Durant la guerre, malgré son jeune âge, elle va faire preuve d'un patriotisme ardent et démontrer un courage inébranlable. En effet, bravant les dangers et risquant sa vie à chaque mission, elle accompagne ses deux frères ainés, Lucien et Eugène, qui aident des prisonniers évadés des stalags en Allemagne à rejoindre les départements voisins. Elle continue ses activités clandestines jusqu'à son arrestation par les allemands en janvier 1943, peu après celles de ses parents et de son frère Gaston, âgé seulement de 13 ans. Elle est déportée le 22 janvier 1943 au camp de Striegau, en Haute Silésie. Durant toute sa détention, elle supporte les cruelles souffrances et les violents sévices qui lui sont quotidiennement infligés avec l'abnégation et la remarquable fermeté d'âme qui la caractérisent. Libérée par les soviétiques en mars 1945, elle les accompagne dans leur marche victorieuse vers Berlin. Mais le 6 mai 1945, elle s'écarte malencontreusement de la colonne. Progressant dans une zone non reconnue, elle saute sur une mine antipersonnel. Très grièvement blessée elle est opérée par un chirurgien soviétique qui l'ampute de la jambe gauche au niveau du tiers supérieur du fémur. Agée seulement de 19 ans, elle va, une fois de plus, faire face à l'adversité avec son courage habituel.

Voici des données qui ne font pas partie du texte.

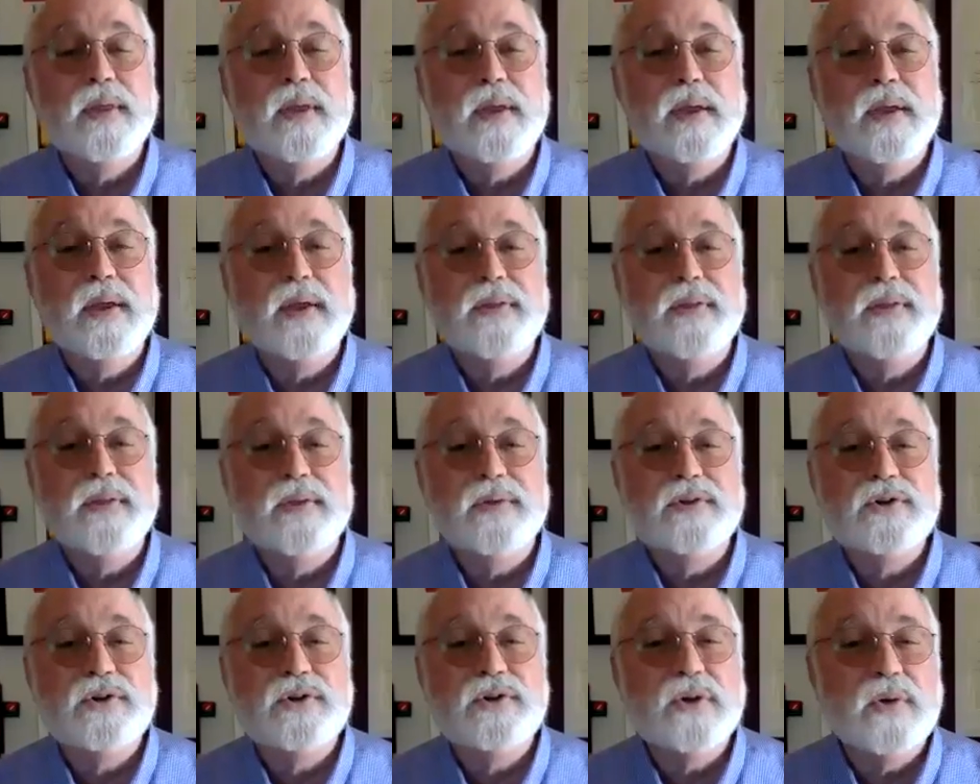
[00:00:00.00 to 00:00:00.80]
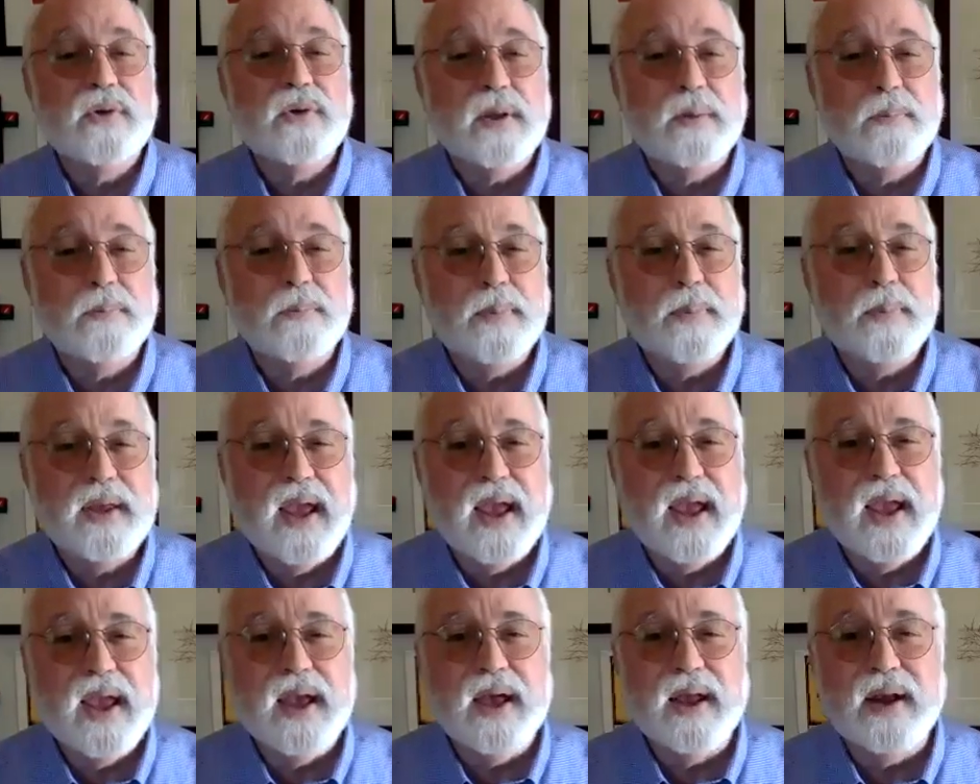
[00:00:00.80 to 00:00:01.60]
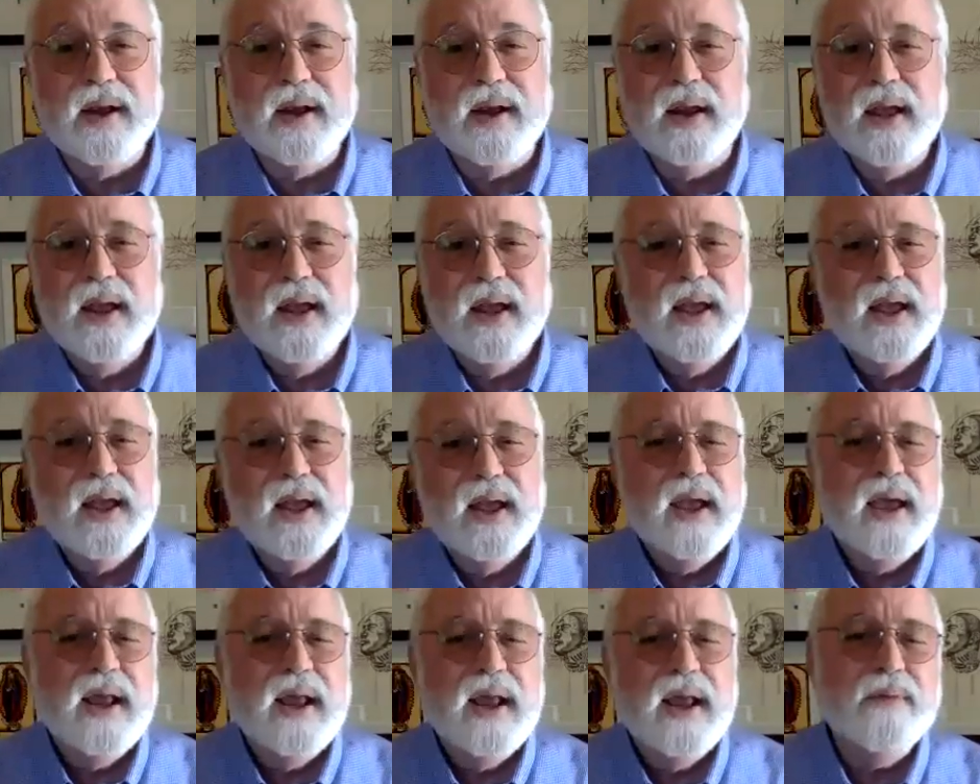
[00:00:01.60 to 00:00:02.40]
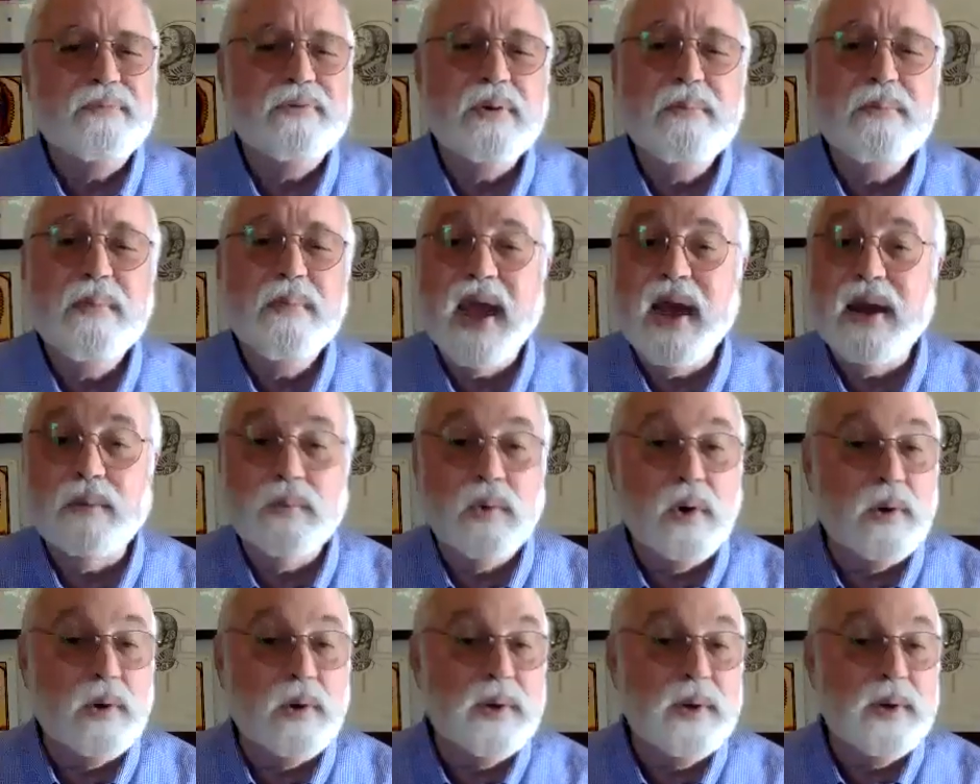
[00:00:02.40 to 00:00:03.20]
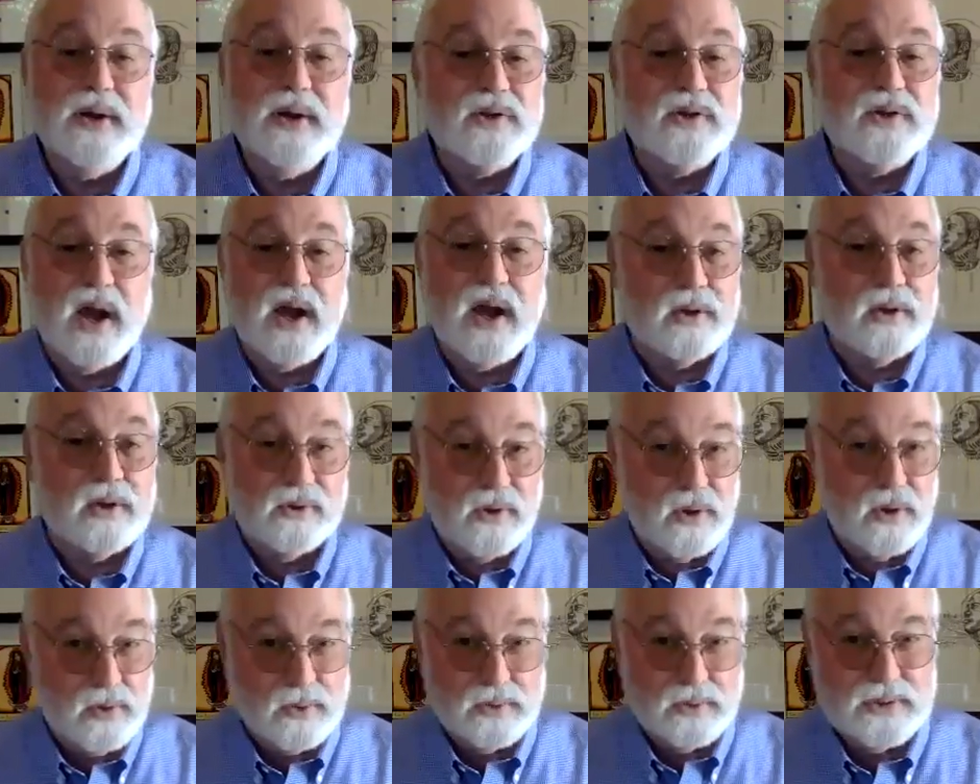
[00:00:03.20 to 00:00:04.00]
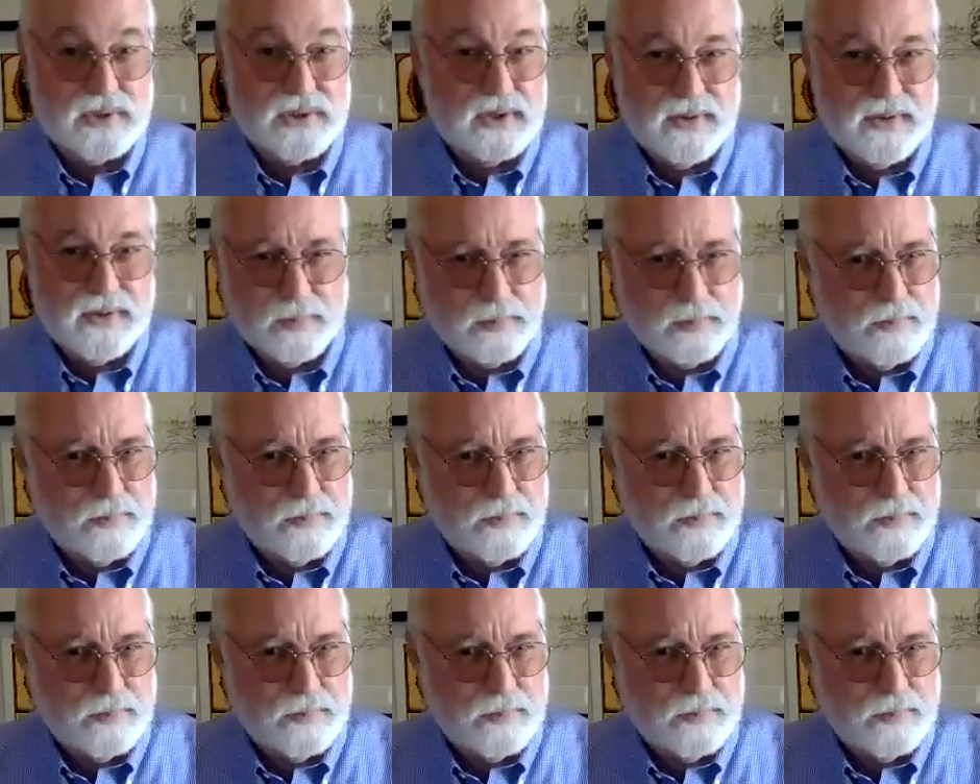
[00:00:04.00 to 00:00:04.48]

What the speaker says: the shooting began. And every man, woman, and child knows in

Rentrée en France, elle part travailler à Limoges où elle fait la connaissance d'Henri GILHODES, originaire de Vezins. C'est dans ce village du Lévézou qu'ils se marient en 1949. C'est à Millau que Marie-Paule GILHODES va s'impliquer avec toute son énergie dans la vie associative combattante. Elle devient en 1985, vice-présidente de l'union des anciens combattants et victimes de guerre, association dont elle assume avec dévouement et efficacité les responsabilités de présidente, à partir de 1995. Enfin, elle siège au bureau du Comité d'Entente des Associations d'Anciens Combattants de Millau. Elle a toujours assumé ses différentes fonctions au sein des associations, en faisant preuve de dévouement sans faille et d'une disponibilité permanente. Elle participe à Millau à toutes les cérémonies commémoratives nationales et locales.

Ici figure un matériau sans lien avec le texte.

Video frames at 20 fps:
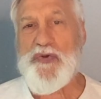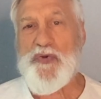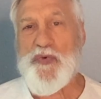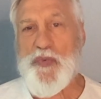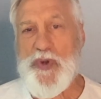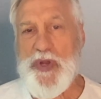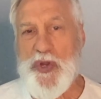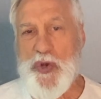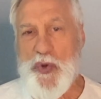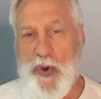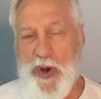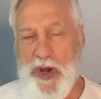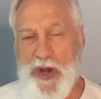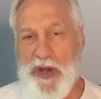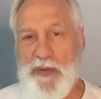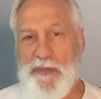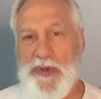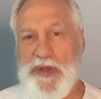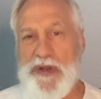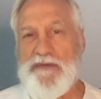
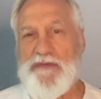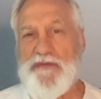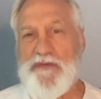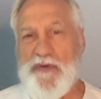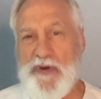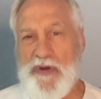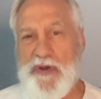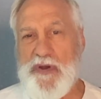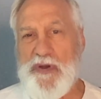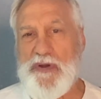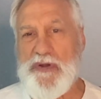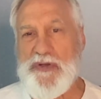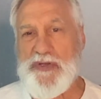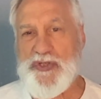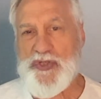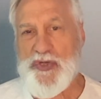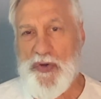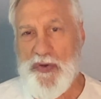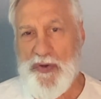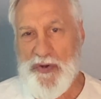requirement for good
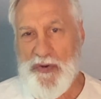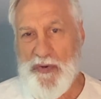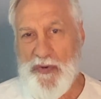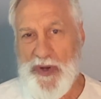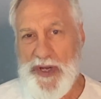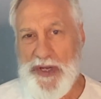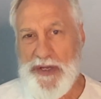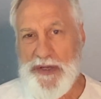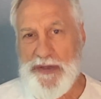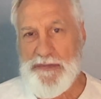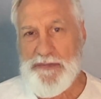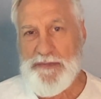joinery.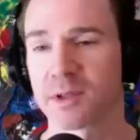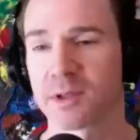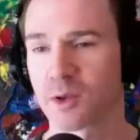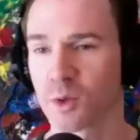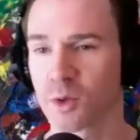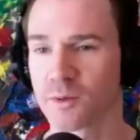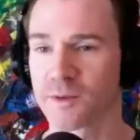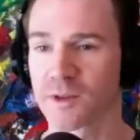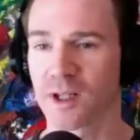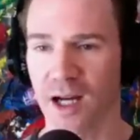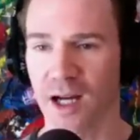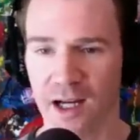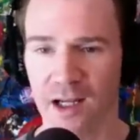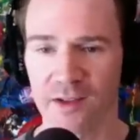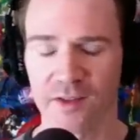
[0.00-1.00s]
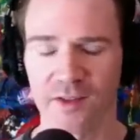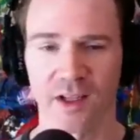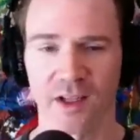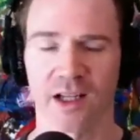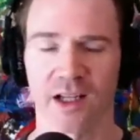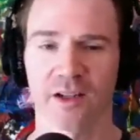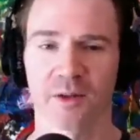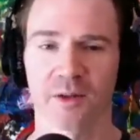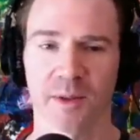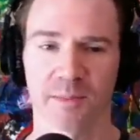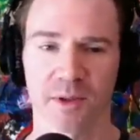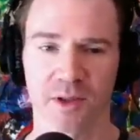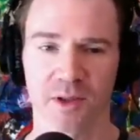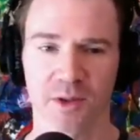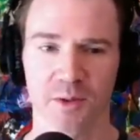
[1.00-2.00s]
cool for us, and I know
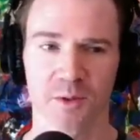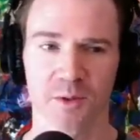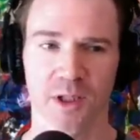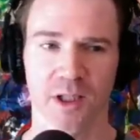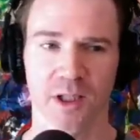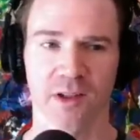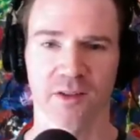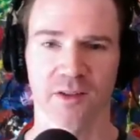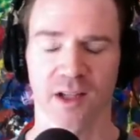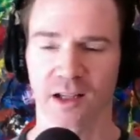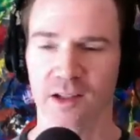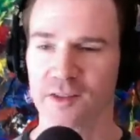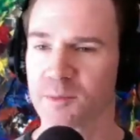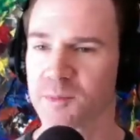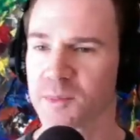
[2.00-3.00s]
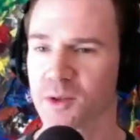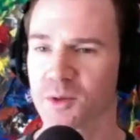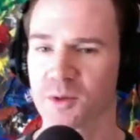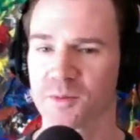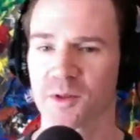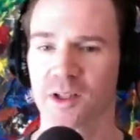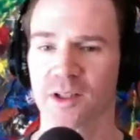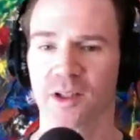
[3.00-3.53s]
people who it is not a something cool for.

Mais encore, son témoignage authentique et vivace auprès des élèves des établissements scolaires ravive leur sens de l'Histoire et développe leur fibre patriotique.
Figure emblématique de la Résistance dans le département, elle en est devenue le symbole, car transparaissaient en elle, le sens de l'honneur, l'amour de la patrie, la rigueur morale et le goût du devoir.